В конце концов мне пришлось слезть сверху, потому что начали развозить ужин – в коридоре раздавался визг несмазанных колес раздаточной тележки и постукивания алюминиевых мисок. Все обитатели камеры молча воззрились на меня, а женщина-маска, кривляясь, шутовски поклонилась мне чуть ли не до земли.

– Добро пожаловать в наш гарем, – произнесла она.
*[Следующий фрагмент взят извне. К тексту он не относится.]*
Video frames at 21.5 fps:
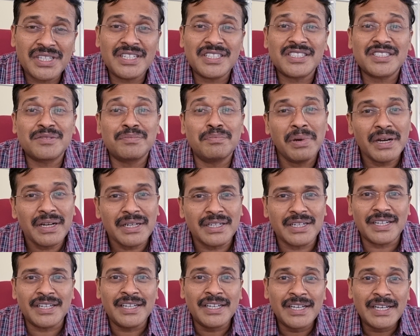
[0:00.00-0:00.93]
is.
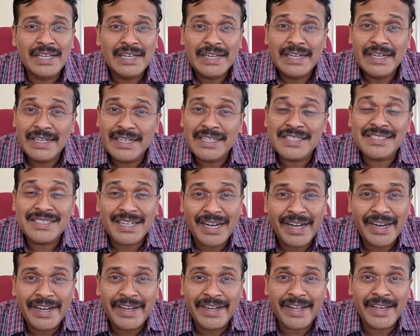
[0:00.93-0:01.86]
But it is
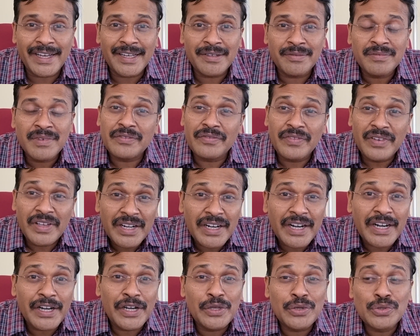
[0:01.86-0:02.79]
high time we
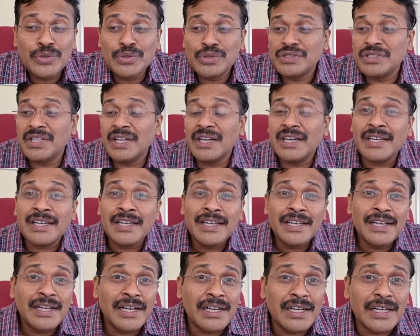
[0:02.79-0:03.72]
reduce the
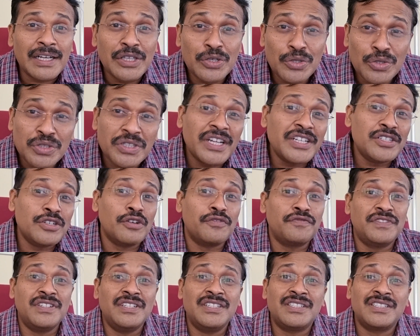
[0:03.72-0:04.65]
usage of
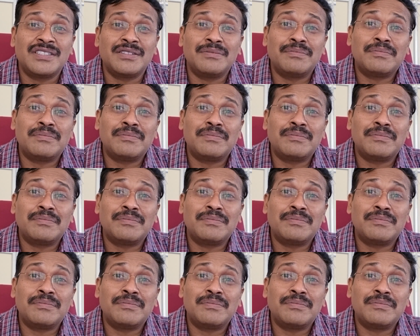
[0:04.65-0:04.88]
these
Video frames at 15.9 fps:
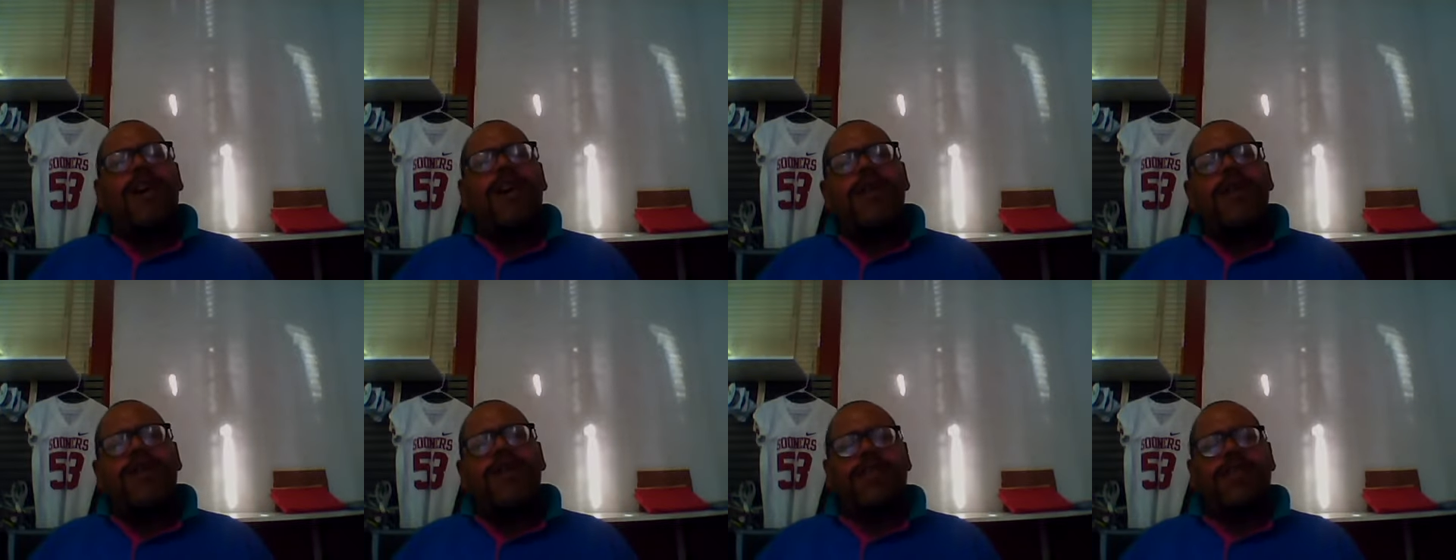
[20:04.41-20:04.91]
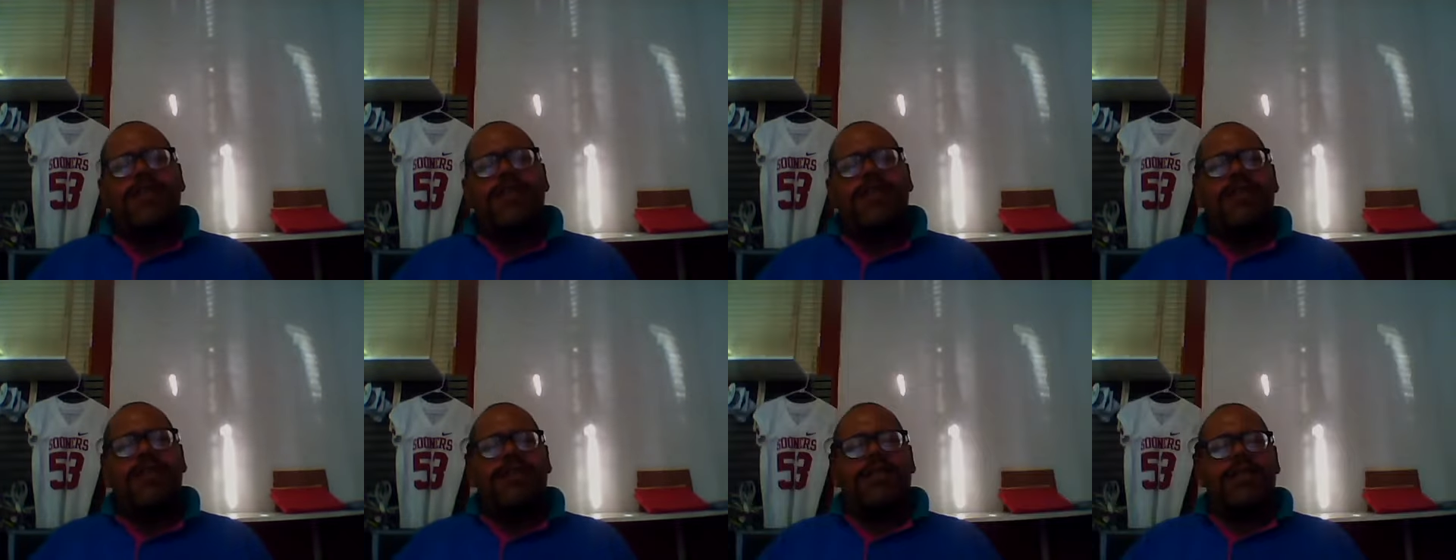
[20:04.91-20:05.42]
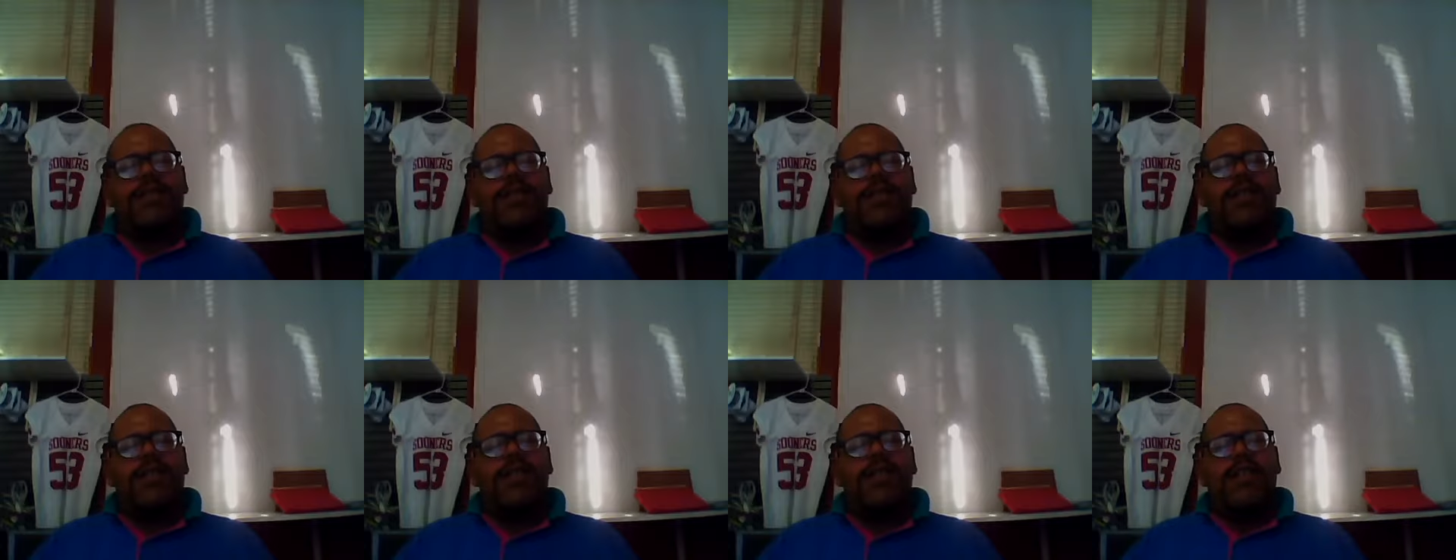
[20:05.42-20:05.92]
overseer
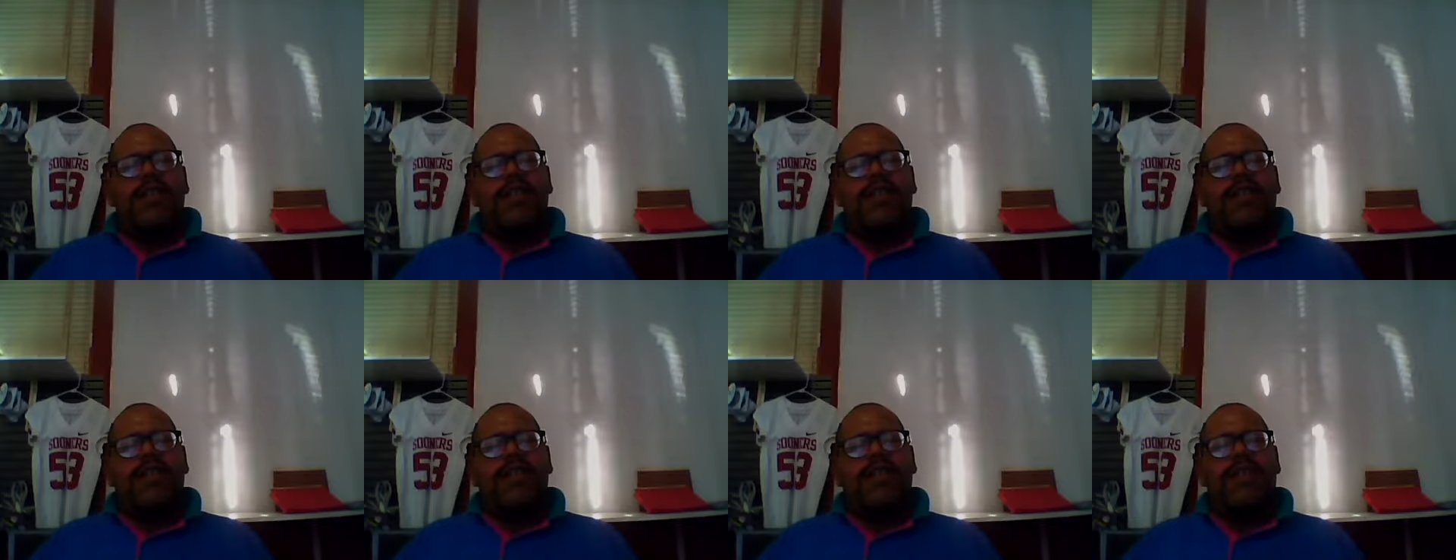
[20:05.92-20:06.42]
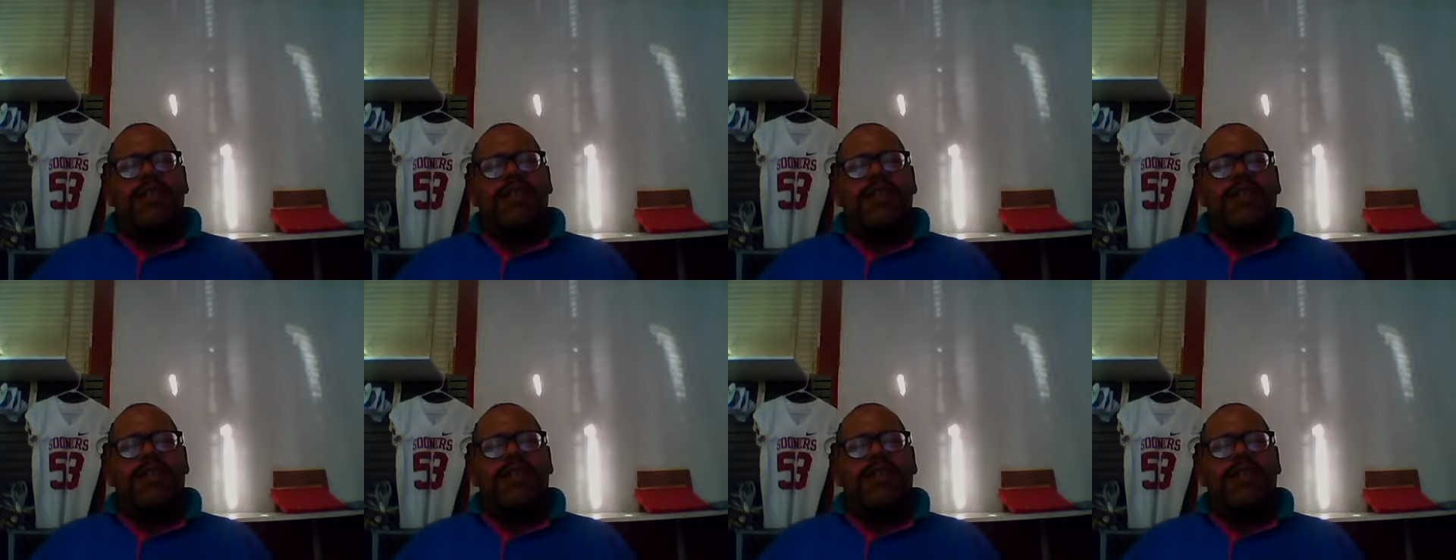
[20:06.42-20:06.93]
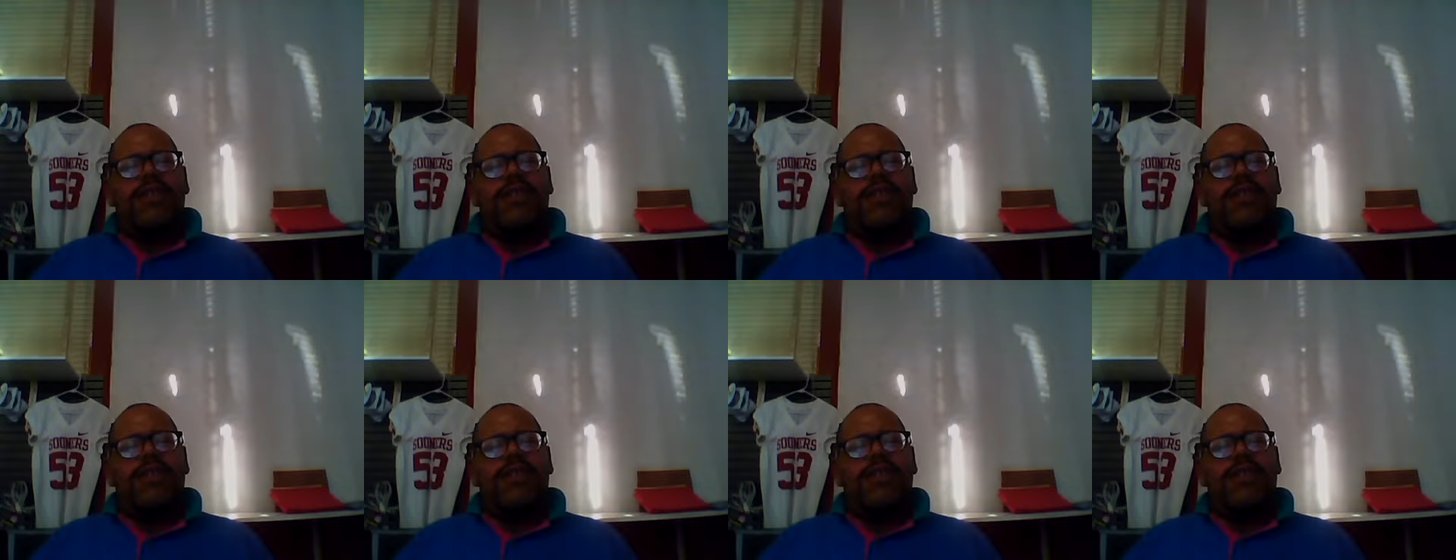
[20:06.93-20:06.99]
of the church.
Ее оттолкнула другая заключенная, необъятных размеров тетка, с устрашающе огромным бюстом и коротко стриженными волосами.

– Меня зовут Агата, – сказала она почти мужским басом. – Правильно сделала, что пристукнула своего козла. Правда, сперва надо было ему яйца отрезать!

Маска прыснула со смеху, но моя собеседница грозно смерила ее убийственным взглядом.

– Ты к нам – по-человечески, и мы с тобой будем по– человечески, – продолжала толстуха с необъятным бюстом. – Здесь можно жить, как и везде, только человеком надо быть.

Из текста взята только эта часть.